Activity: Would you show every line from the records that holds "video"?

Exercise data:
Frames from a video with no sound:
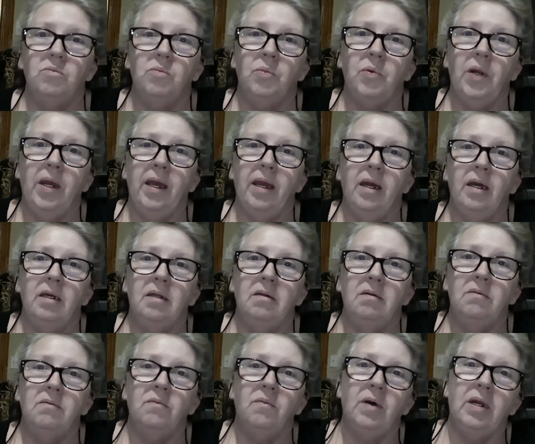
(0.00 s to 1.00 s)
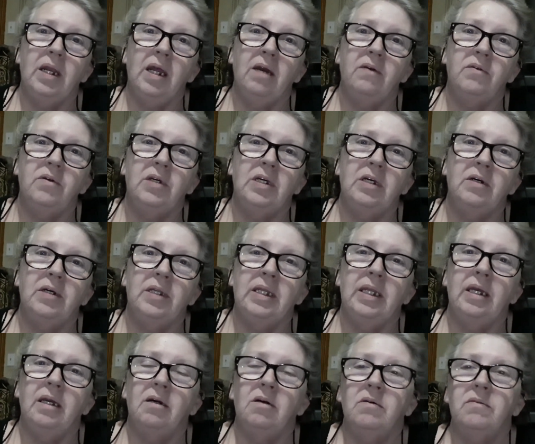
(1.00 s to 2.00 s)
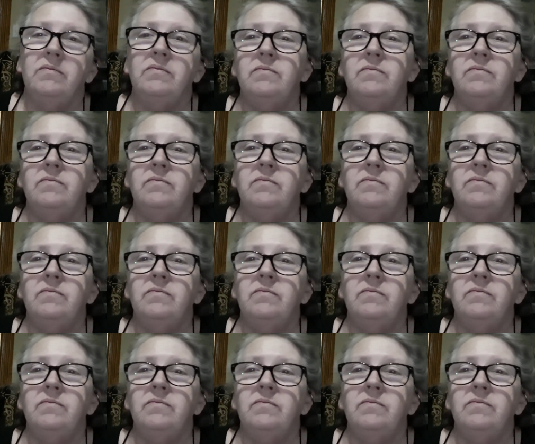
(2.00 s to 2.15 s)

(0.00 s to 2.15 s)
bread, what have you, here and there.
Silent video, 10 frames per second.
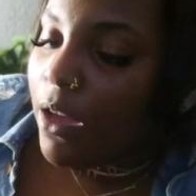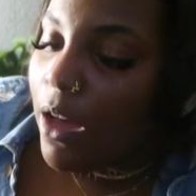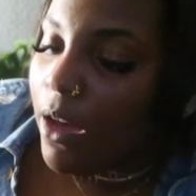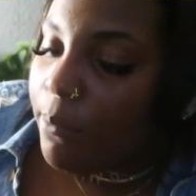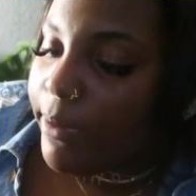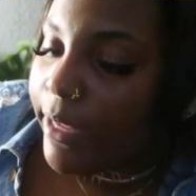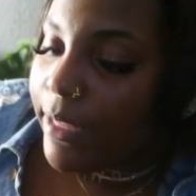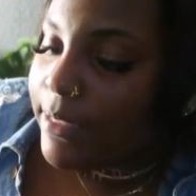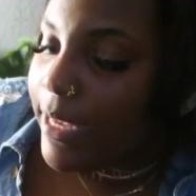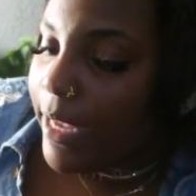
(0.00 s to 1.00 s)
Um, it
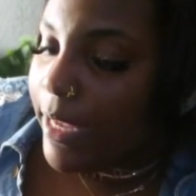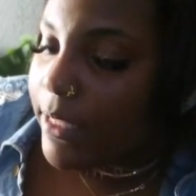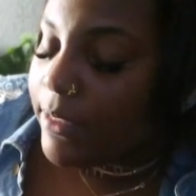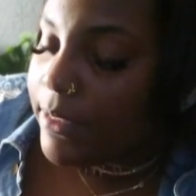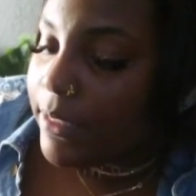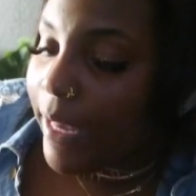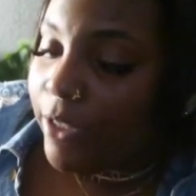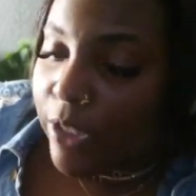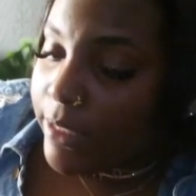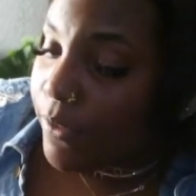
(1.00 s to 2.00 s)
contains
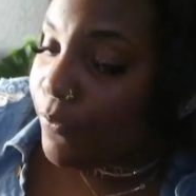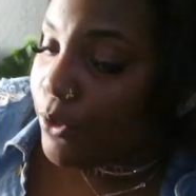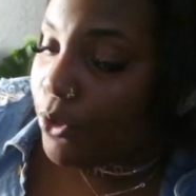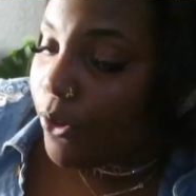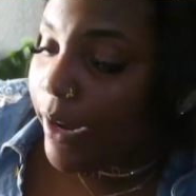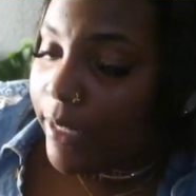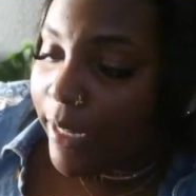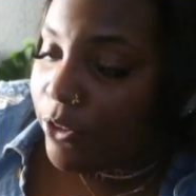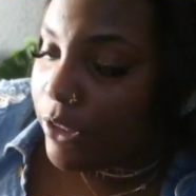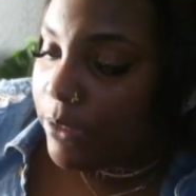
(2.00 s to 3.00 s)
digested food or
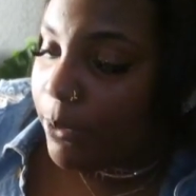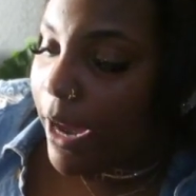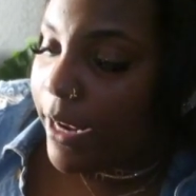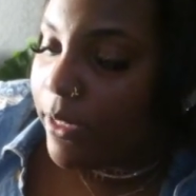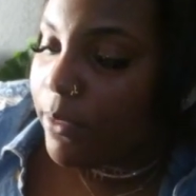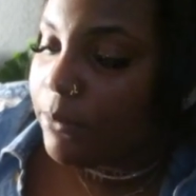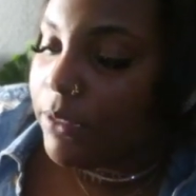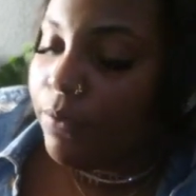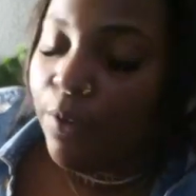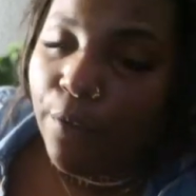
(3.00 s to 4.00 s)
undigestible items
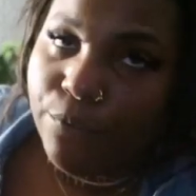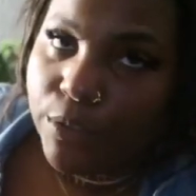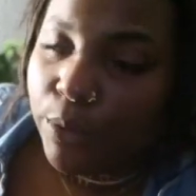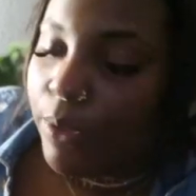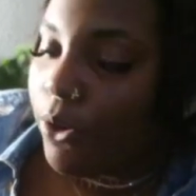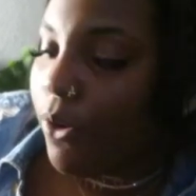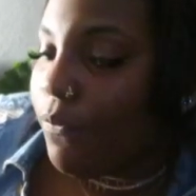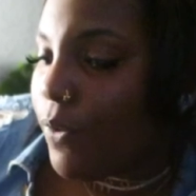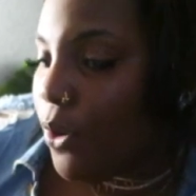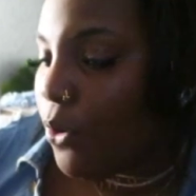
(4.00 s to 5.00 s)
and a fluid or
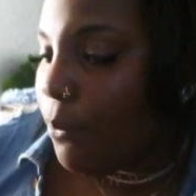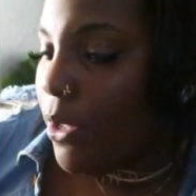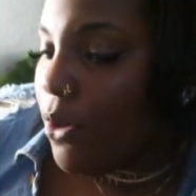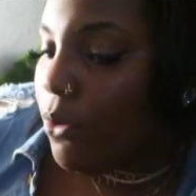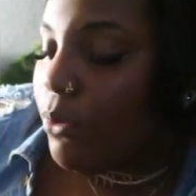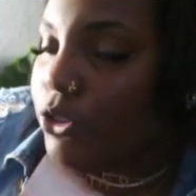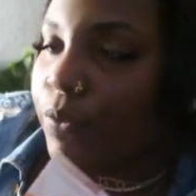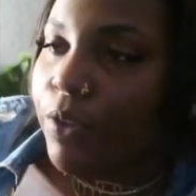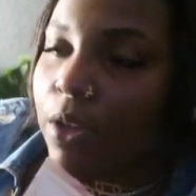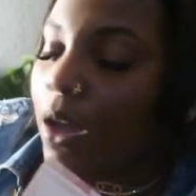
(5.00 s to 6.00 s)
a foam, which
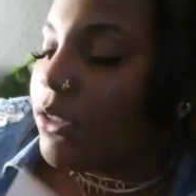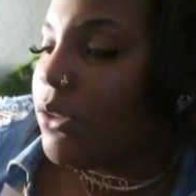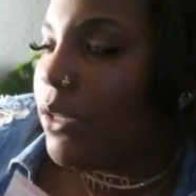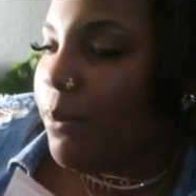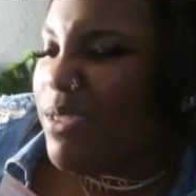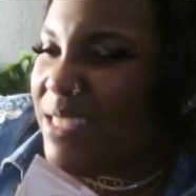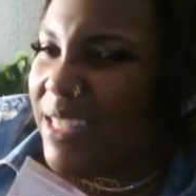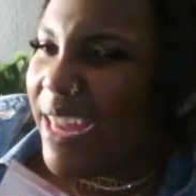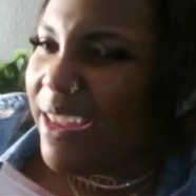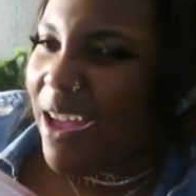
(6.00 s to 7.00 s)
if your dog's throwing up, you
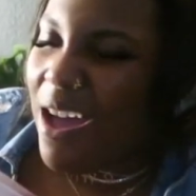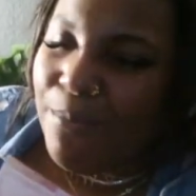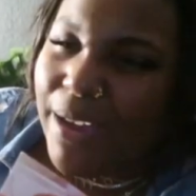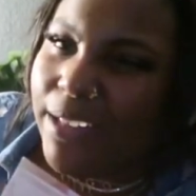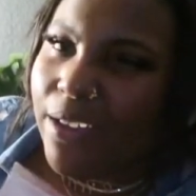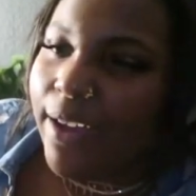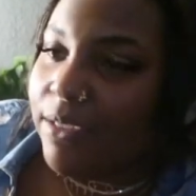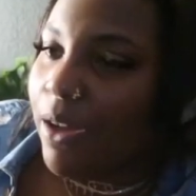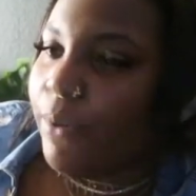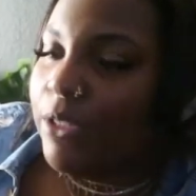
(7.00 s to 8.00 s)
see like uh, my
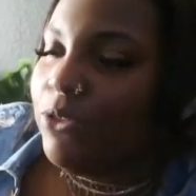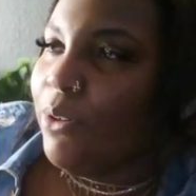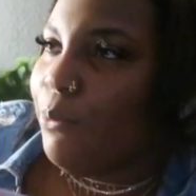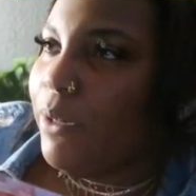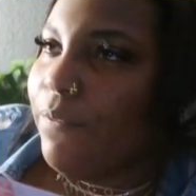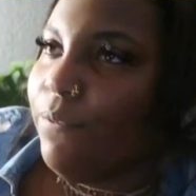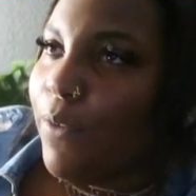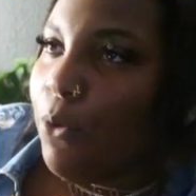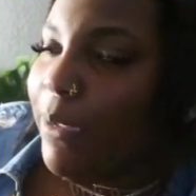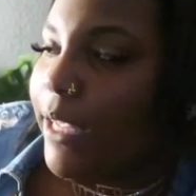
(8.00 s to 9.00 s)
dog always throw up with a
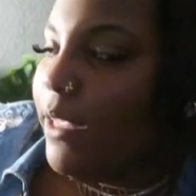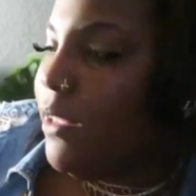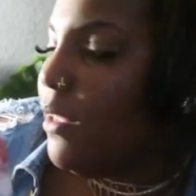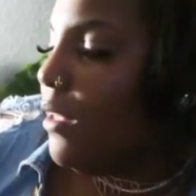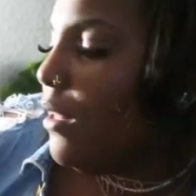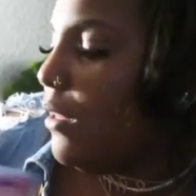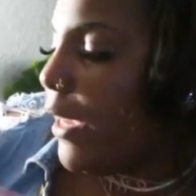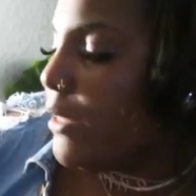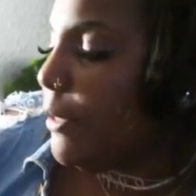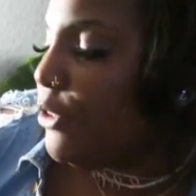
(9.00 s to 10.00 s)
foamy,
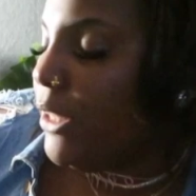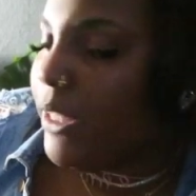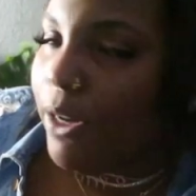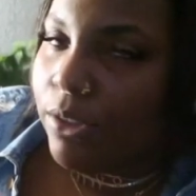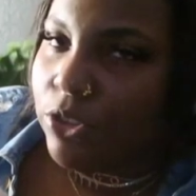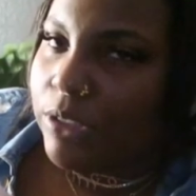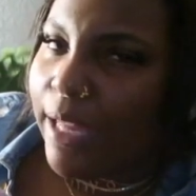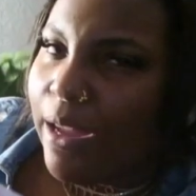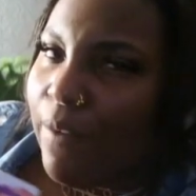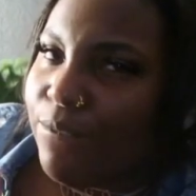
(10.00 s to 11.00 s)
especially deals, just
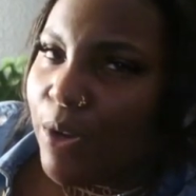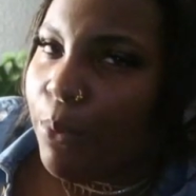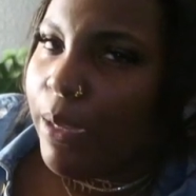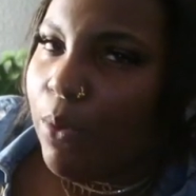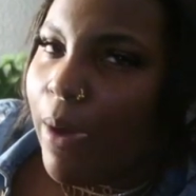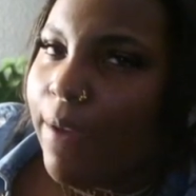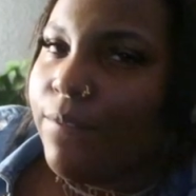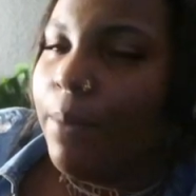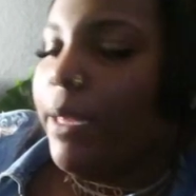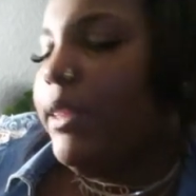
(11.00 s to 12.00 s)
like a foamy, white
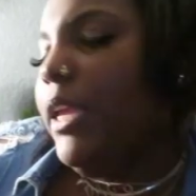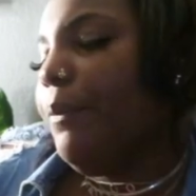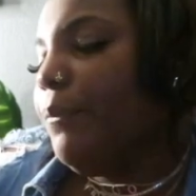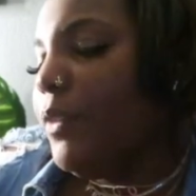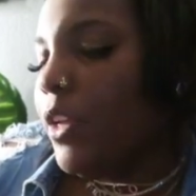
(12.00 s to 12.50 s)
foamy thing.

Completed exercise:
Frames from a video with no sound:
Silent video, 10 frames per second.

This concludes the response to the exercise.